BRIEF:
Go through the records, and copy each line in which the string "frames" is present.

[SUPPLIED RECORDS Boundary: Start]

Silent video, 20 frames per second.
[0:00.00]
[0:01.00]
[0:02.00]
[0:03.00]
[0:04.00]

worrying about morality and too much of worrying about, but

[SUPPLIED RECORDS Boundary: End]
[SUPPLIED RECORDS Boundary: Start]

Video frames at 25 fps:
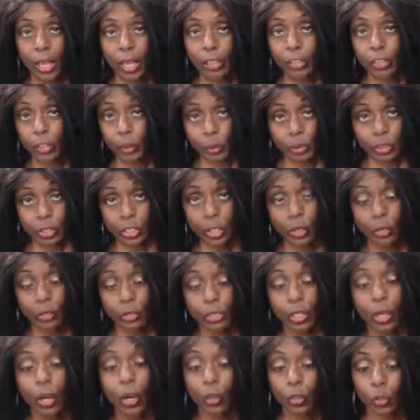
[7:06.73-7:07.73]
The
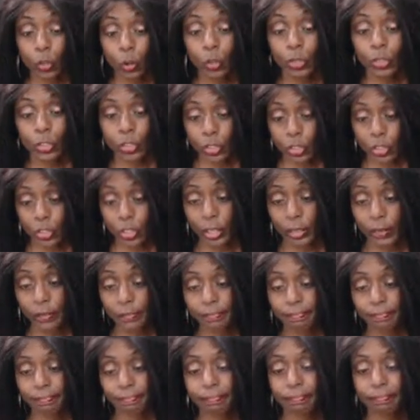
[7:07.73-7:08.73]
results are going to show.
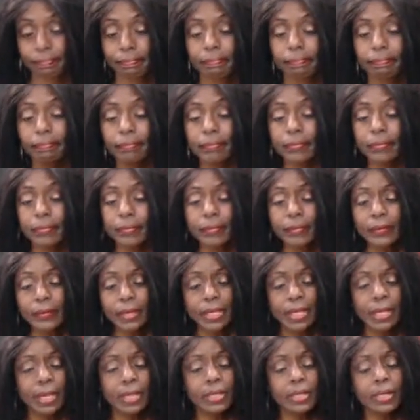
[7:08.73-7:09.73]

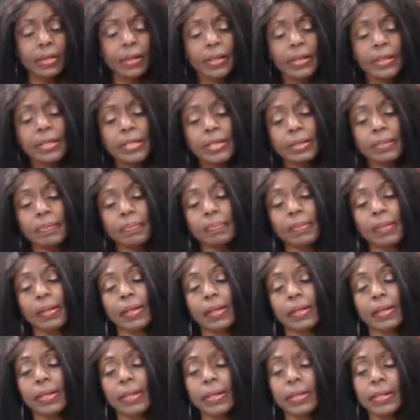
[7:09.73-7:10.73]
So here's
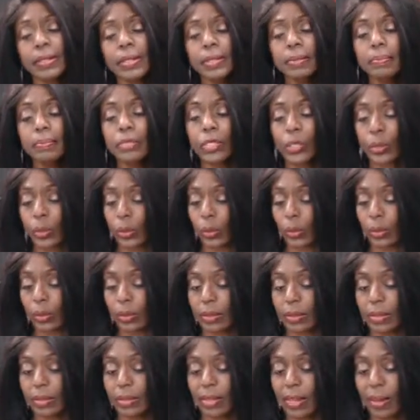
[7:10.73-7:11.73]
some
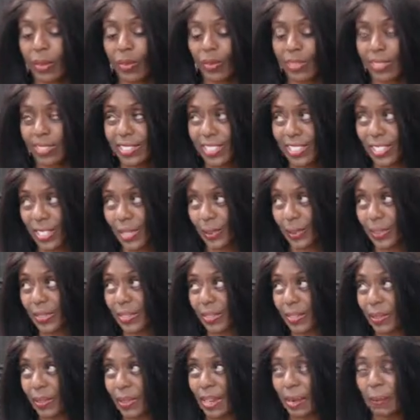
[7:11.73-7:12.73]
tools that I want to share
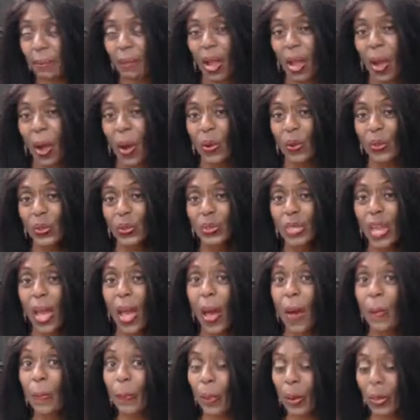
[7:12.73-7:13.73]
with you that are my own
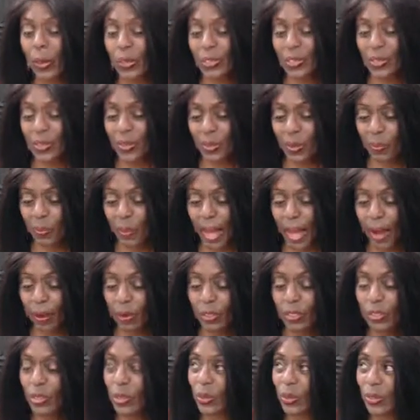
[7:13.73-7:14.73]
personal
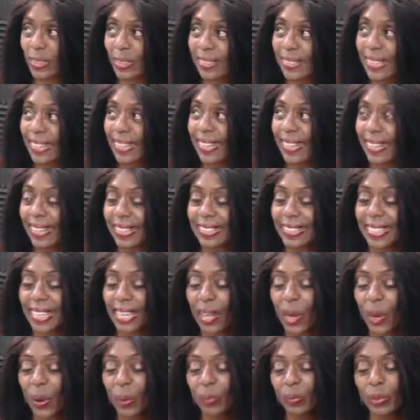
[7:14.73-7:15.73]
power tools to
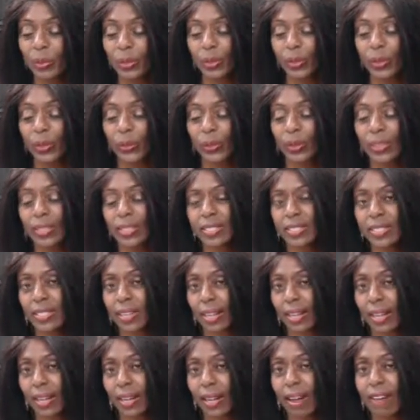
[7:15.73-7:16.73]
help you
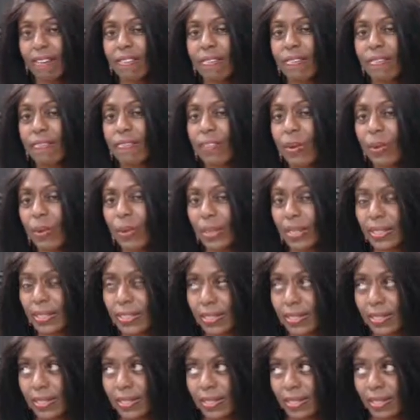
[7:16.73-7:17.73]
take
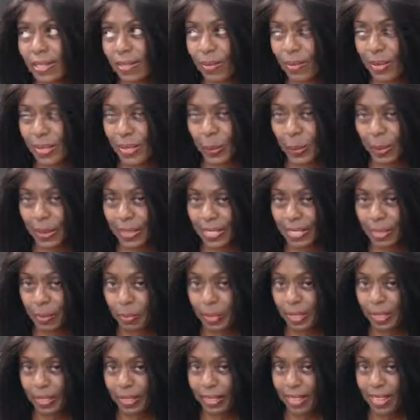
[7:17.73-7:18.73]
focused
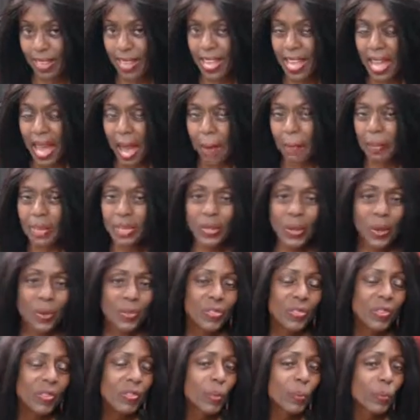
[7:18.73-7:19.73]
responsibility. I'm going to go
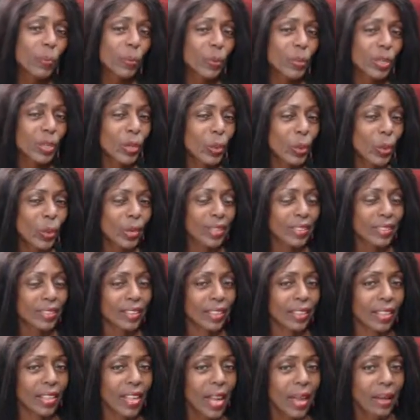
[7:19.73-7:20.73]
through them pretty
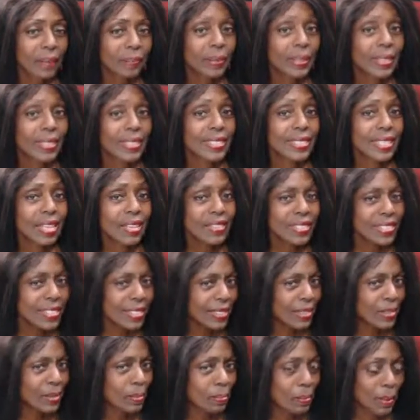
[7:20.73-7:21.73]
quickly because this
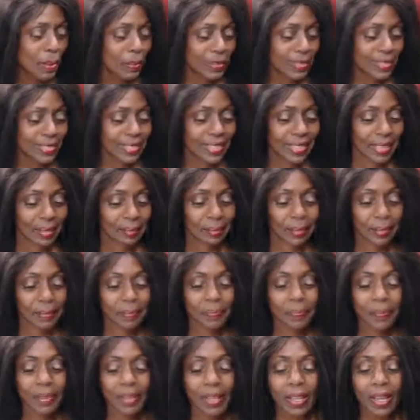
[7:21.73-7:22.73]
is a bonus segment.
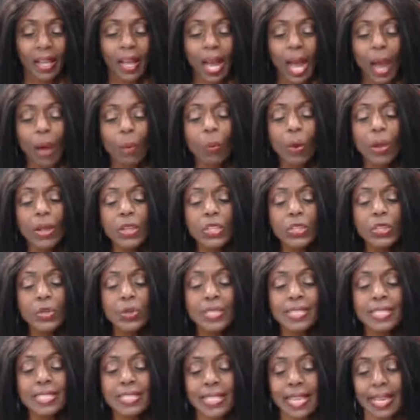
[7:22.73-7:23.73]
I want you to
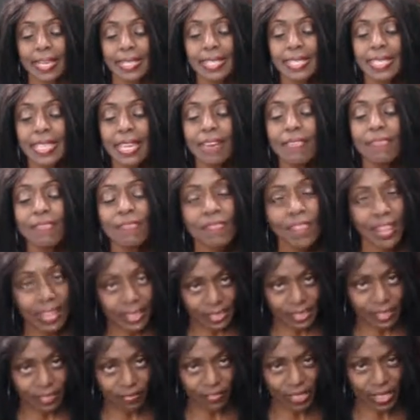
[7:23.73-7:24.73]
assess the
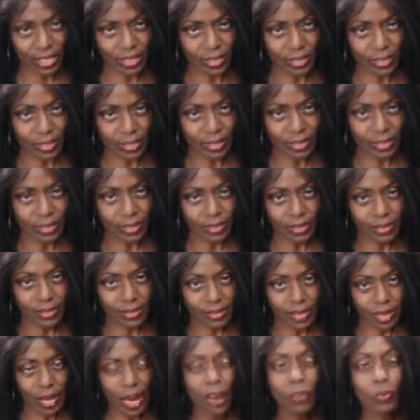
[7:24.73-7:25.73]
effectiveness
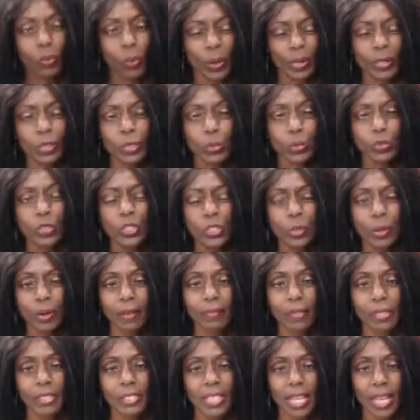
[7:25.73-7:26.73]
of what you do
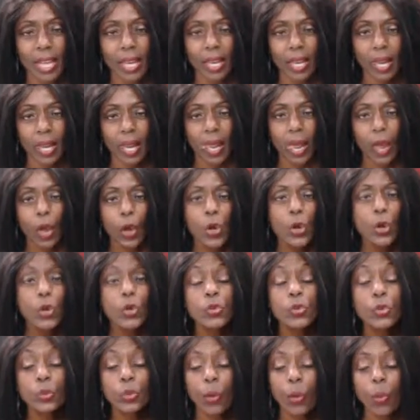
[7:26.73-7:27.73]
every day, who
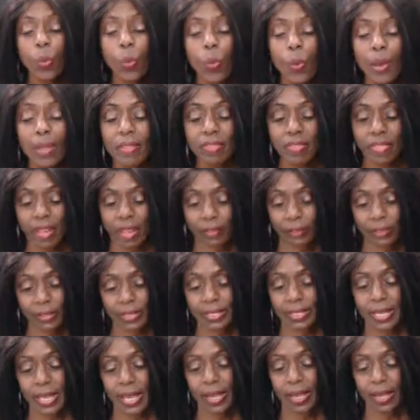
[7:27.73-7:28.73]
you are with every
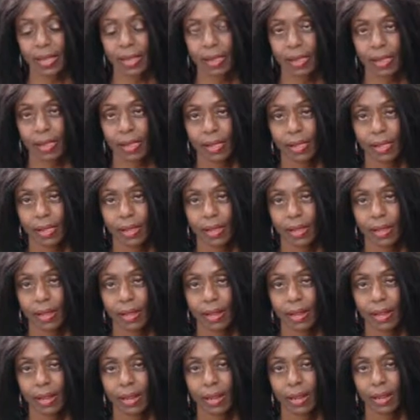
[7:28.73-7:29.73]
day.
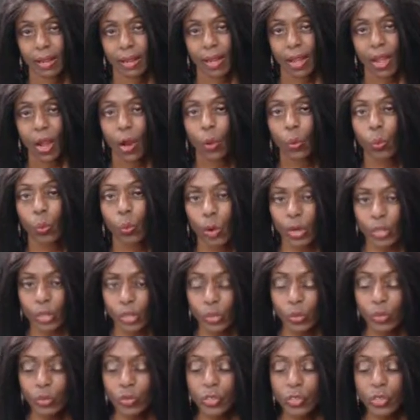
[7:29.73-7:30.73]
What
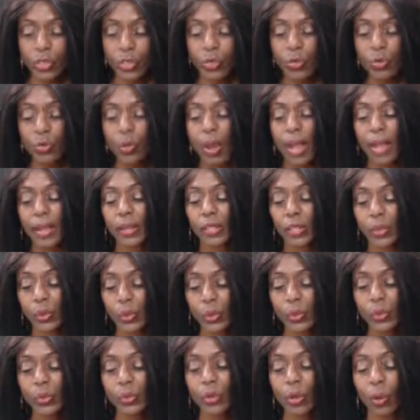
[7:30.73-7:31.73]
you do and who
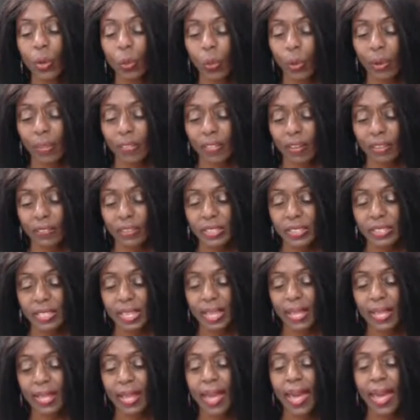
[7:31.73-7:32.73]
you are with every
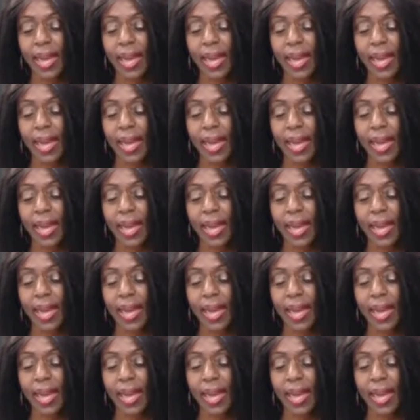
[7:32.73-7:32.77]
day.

[SUPPLIED RECORDS Boundary: End]

OUTPUT FOR THIS TASK:
Silent video, 20 frames per second.
Video frames at 25 fps:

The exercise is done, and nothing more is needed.